● To do:
Would you please transcribe the data in full and exactly, excluding images?

(Stored data)
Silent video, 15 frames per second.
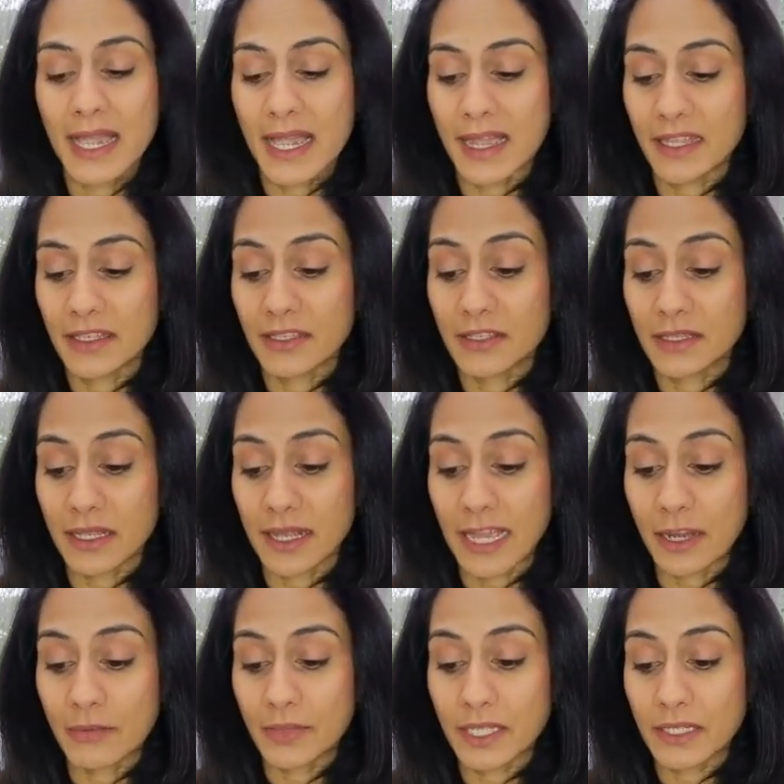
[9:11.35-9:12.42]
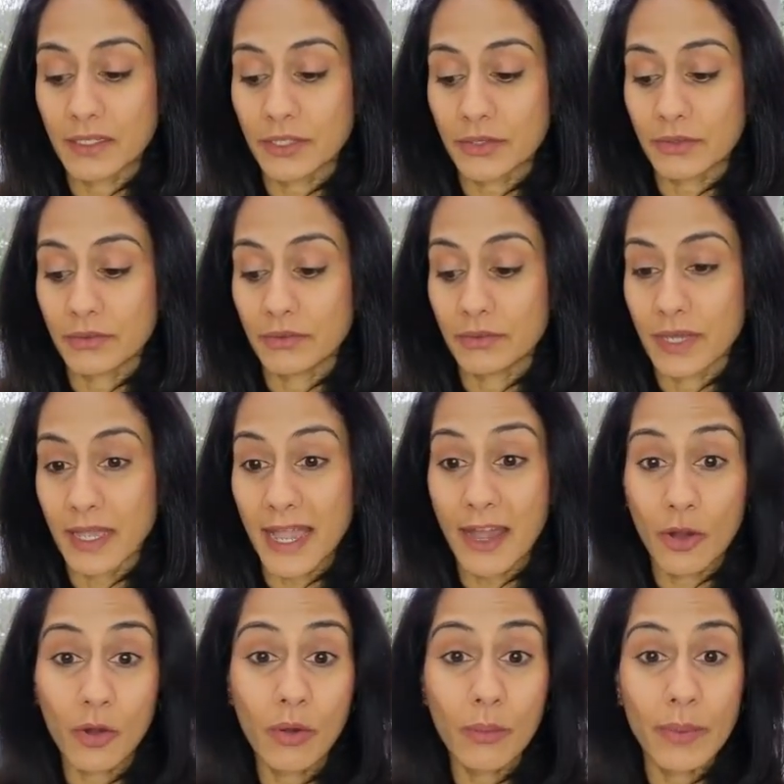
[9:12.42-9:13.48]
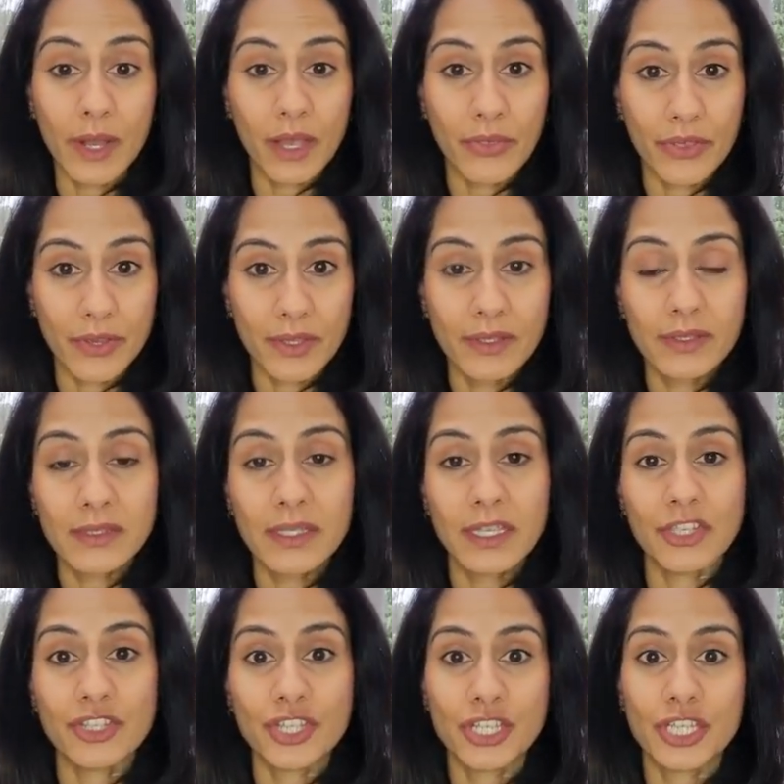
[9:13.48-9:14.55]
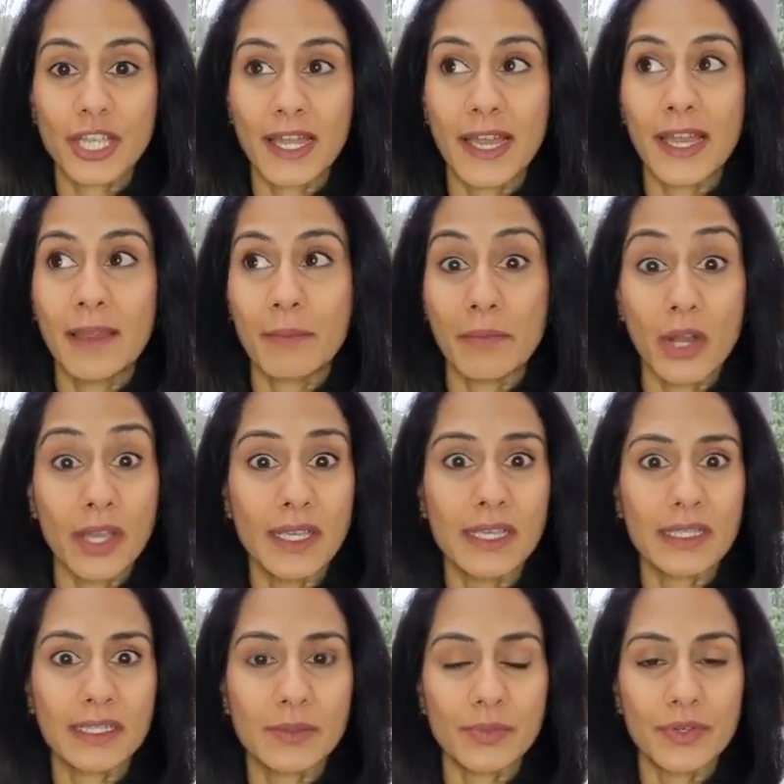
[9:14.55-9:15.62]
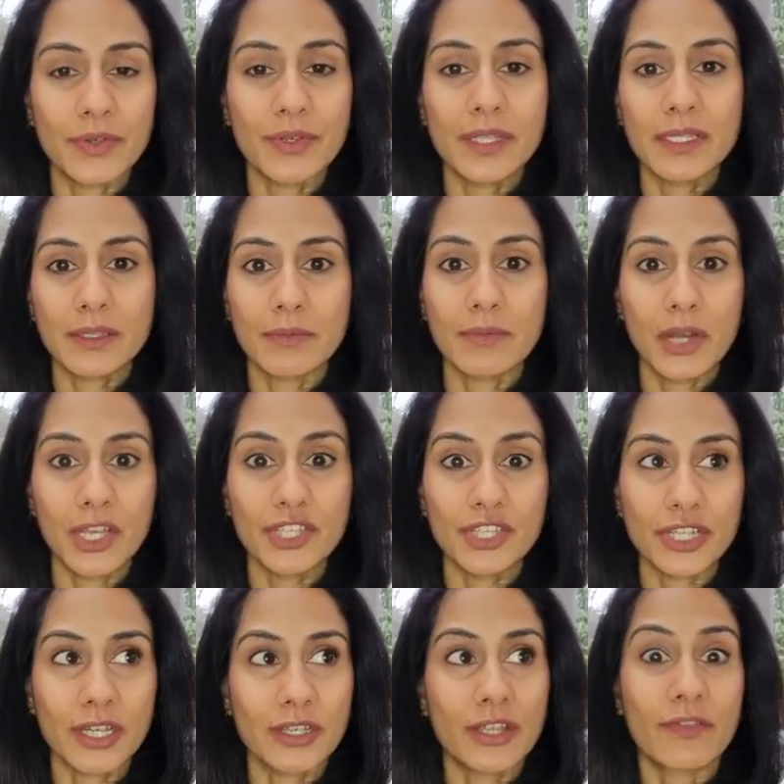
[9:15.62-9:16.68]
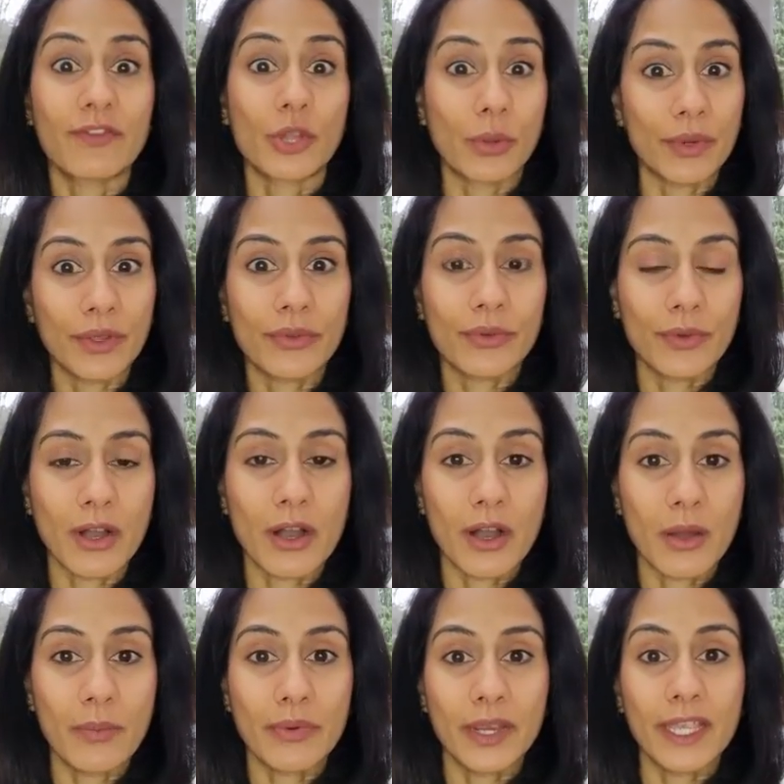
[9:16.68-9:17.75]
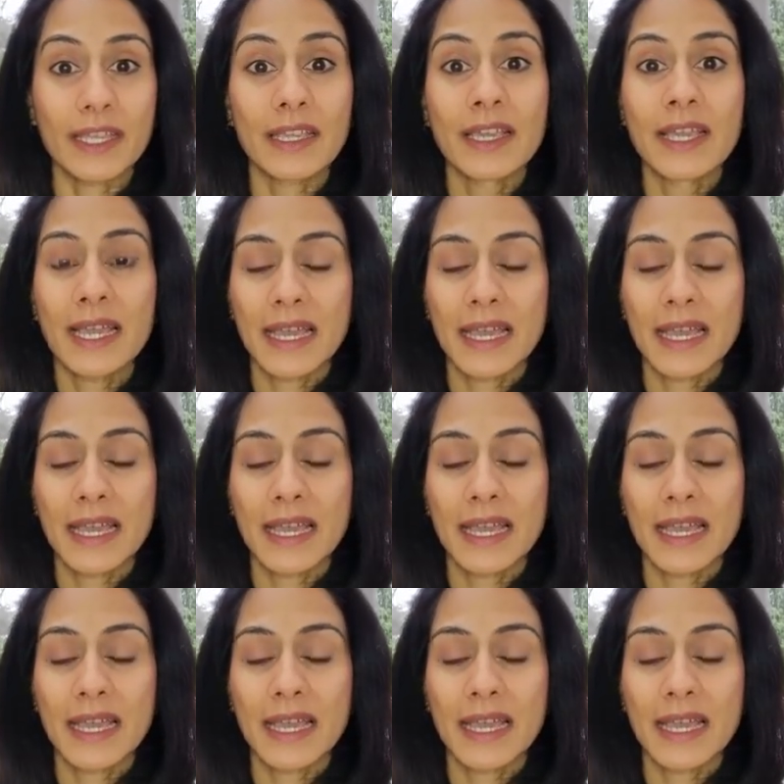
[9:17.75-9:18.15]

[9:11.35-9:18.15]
and allow me to help others and share my experience and my journey of going through a heartbreak,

● Final answer:
Silent video, 15 frames per second.
[9:11.35-9:12.42]
[9:12.42-9:13.48]
[9:13.48-9:14.55]
[9:14.55-9:15.62]
[9:15.62-9:16.68]
[9:16.68-9:17.75]
[9:17.75-9:18.15]

[9:11.35-9:18.15]
and allow me to help others and share my experience and my journey of going through a heartbreak,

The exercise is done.